Aumento del reddito pro-capite e allungamento della vita sono andati insieme, migliorando le condizioni – sia pure in misura diversa – un po’ dappertutto, anche se le distanze rimangono fortissime fra i Paesi e dentro i Paesi (vi sono aree della Cina come Shanghai, paragonabili all’Italia, e altre aree della Cina vicini al Pakistan). I due grafici delle Nazioni Unite qui di seguito ci spiegano in dettaglio le stesse cose.

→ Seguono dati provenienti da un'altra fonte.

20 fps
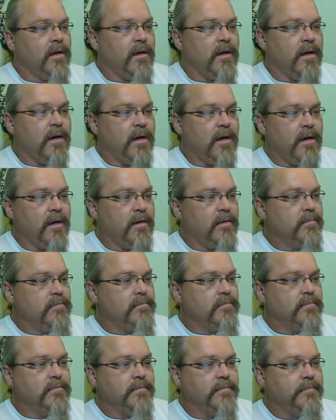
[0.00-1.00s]

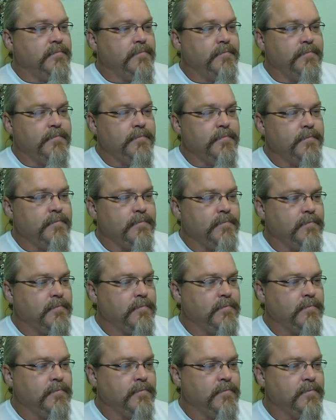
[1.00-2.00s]
Um,
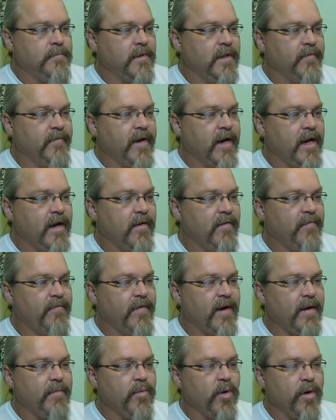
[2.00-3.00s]
they've got a
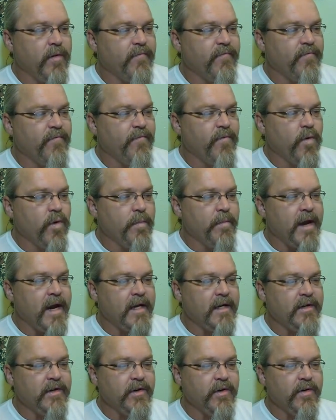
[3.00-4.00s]
5.4
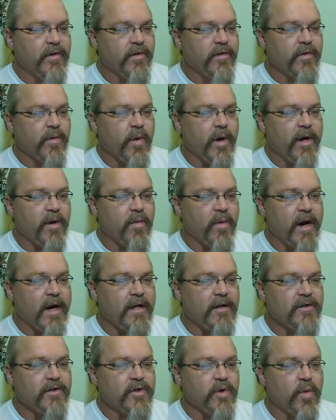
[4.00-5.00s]
magnitude earthquake
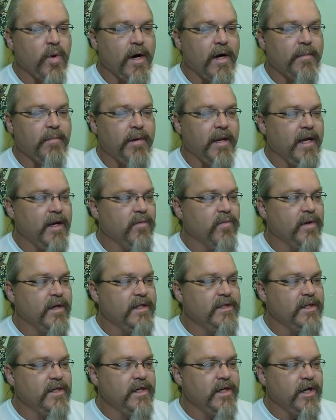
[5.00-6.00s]
rattles quad plate
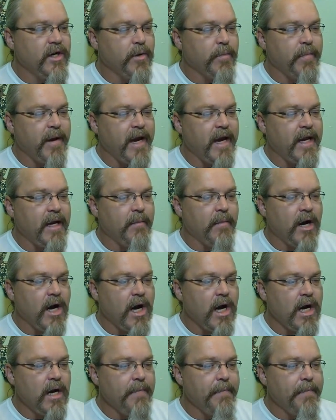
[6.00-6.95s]
region near Panama.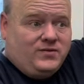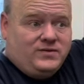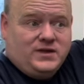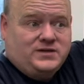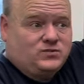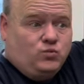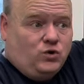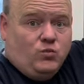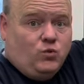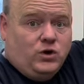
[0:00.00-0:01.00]
this
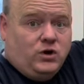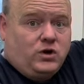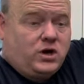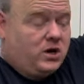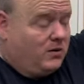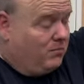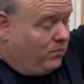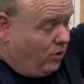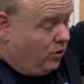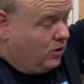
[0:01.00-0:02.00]
wouldn't work.
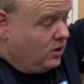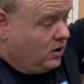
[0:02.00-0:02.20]
ButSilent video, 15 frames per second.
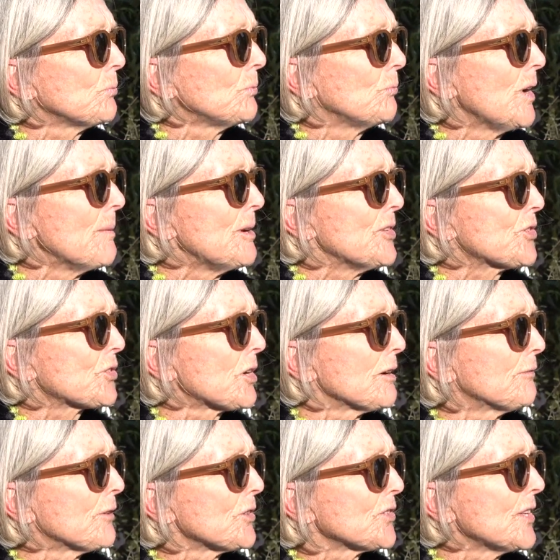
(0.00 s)
women
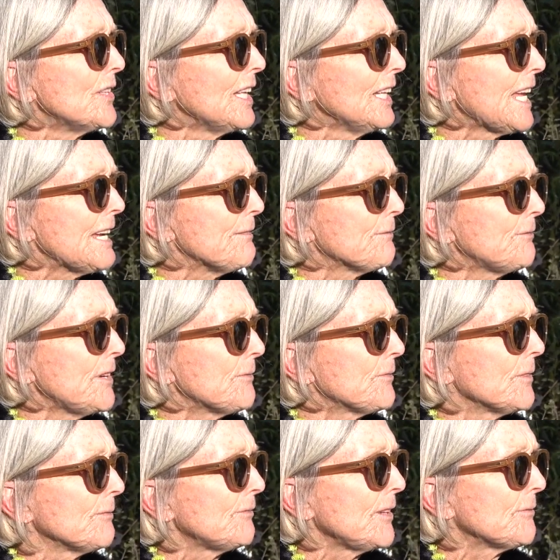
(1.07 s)
surfers in the late
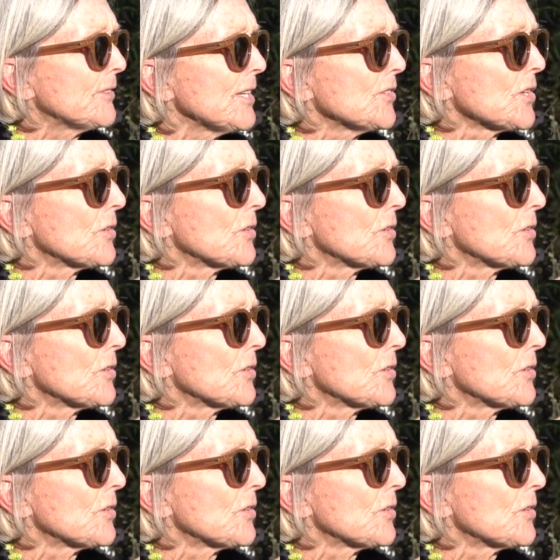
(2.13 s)
50s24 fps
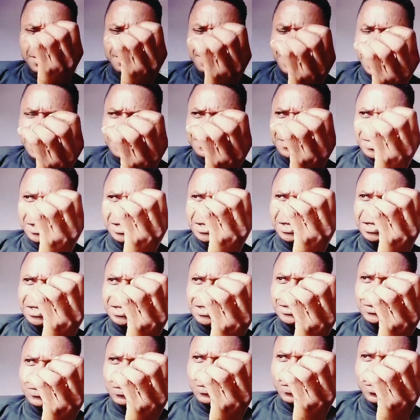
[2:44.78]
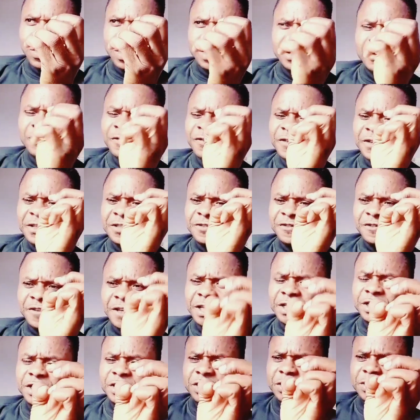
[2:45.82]
remember one of his
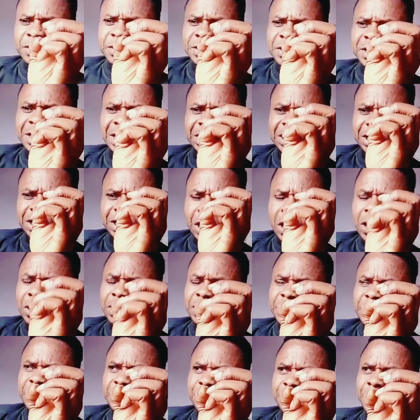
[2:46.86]
videos that touched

Questo per il passato. In quest’altro video Rosling chiarisce ulteriormente quali prospettive ci aspettano: un’umanità che nel 2050 arriverà a 9 miliardi di persone (le nove scatole dell’Ikea), con l’Occidente che deve aspettarsi di essere una piccola minoranza numerica (un solo scatolone di colore celestino, circondato da otto scatoloni verdini), ma che può giocarsi il ruolo di “riferimento” del nuovo mondo: se saprà capire, e far capire a tutti, che uguaglianza e distribuzione sono problemi profondamente connessi con la possibilità stessa di sopravvivere come genere umano, nel mutato contesto ambientale. Ma se lo sviluppo (sociale, oltre che economico) è il tramite necessario di una demografia più sostenibile, Massimo Livi Bacci ci ricorda che inevitabilmente la crescita economica di popolazioni povere è destinata nel breve termine ad avere un impatto ambientale proporzionalmente più forte, perché basata prevalentemente sull’acquisizione di beni materiali, mentre solo dopo, in una fase successiva dello sviluppo, prevalgono i servizi immateriali.

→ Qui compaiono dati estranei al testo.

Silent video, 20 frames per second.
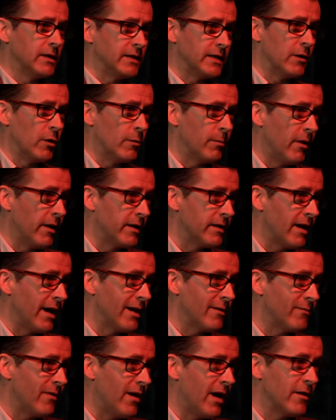
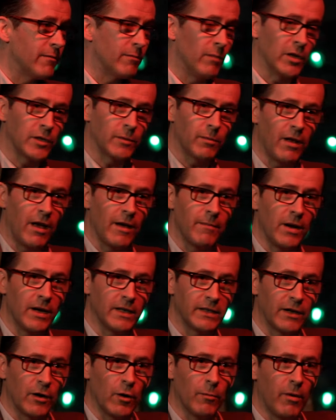0.95 multiplied by
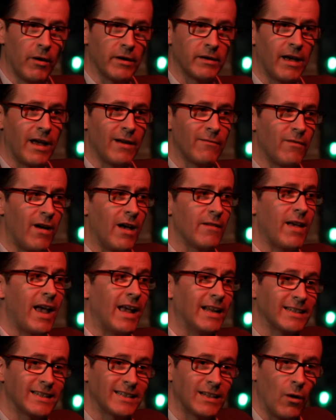0.95
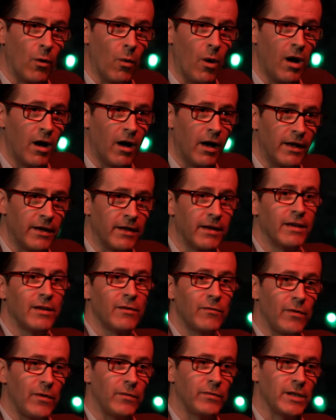and so on
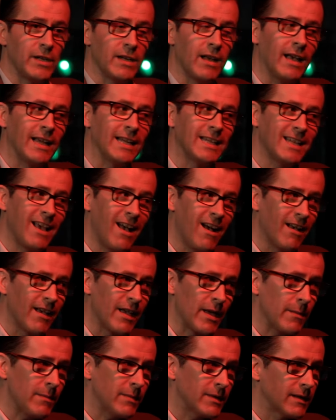59
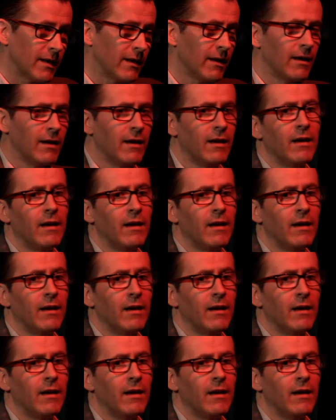times.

La demografia continua ad essere un tema rilevante per l’equilibrio ambientale, anche se oggi non se ne parla più tanto. Se questo è il contesto globale, della bassa fertilità — argomenta l’articolo delNew York Times — si possono apprezzare anche i benefici: vantaggi ambientali (meno popolazione, tendenzialmente meno inquinamento), vantaggi di equità nei ruoli di genere, con donne più in grado di scegliere cosa fare nella vita, vantaggi economici: una maggiore produttività, perché si allargano i margini per dedicare una formazione intensiva a una forza lavoro meno abbondante, ma più qualificata. Costi e benefici tuttavia differiscono molto secondo i Paesi, e non è detto che i rischi siano maggiori dove la paura del declino trova maggiore ascolto. Ne è un esempio il documento The Next America del Pew Research, che spiega il futuro degli Stati Uniti: più grigio. Un europeo, specialmente se tedesco, italiano o spagnolo, sarebbe ben felice di avere una piramide delle età “rettangolare”, come quella disegnata nel Rapporto del Pew per gli Usa. La nostra piramide ha una pancia voluminosa (le generazioni adulte) e una base troppo smilza (i bambini che non ci sono): magari fosse rettangolare, significherebbe che le nuove generazioni sostituiscono le vecchie, senza lasciare vuoti. Il problema non è alimentare paure, che non aiutano nessuno. Ma nominare i problemi, questo sì. E certamente in un Paese come il nostro, le poche nascite rappresentano un problema. Non tanto e non solo per i bilanci previdenziali, ma perché indicano la non libertà nella vita di intere generazioni, donne e uomini che non possono diventare genitori, neanche se lo vogliono. E quindi l’assoluta necessità di riscrivere il patto fra le generazioni, senza che una escluda l’altra, ma trovando il modo di convivere senza farsi troppo male.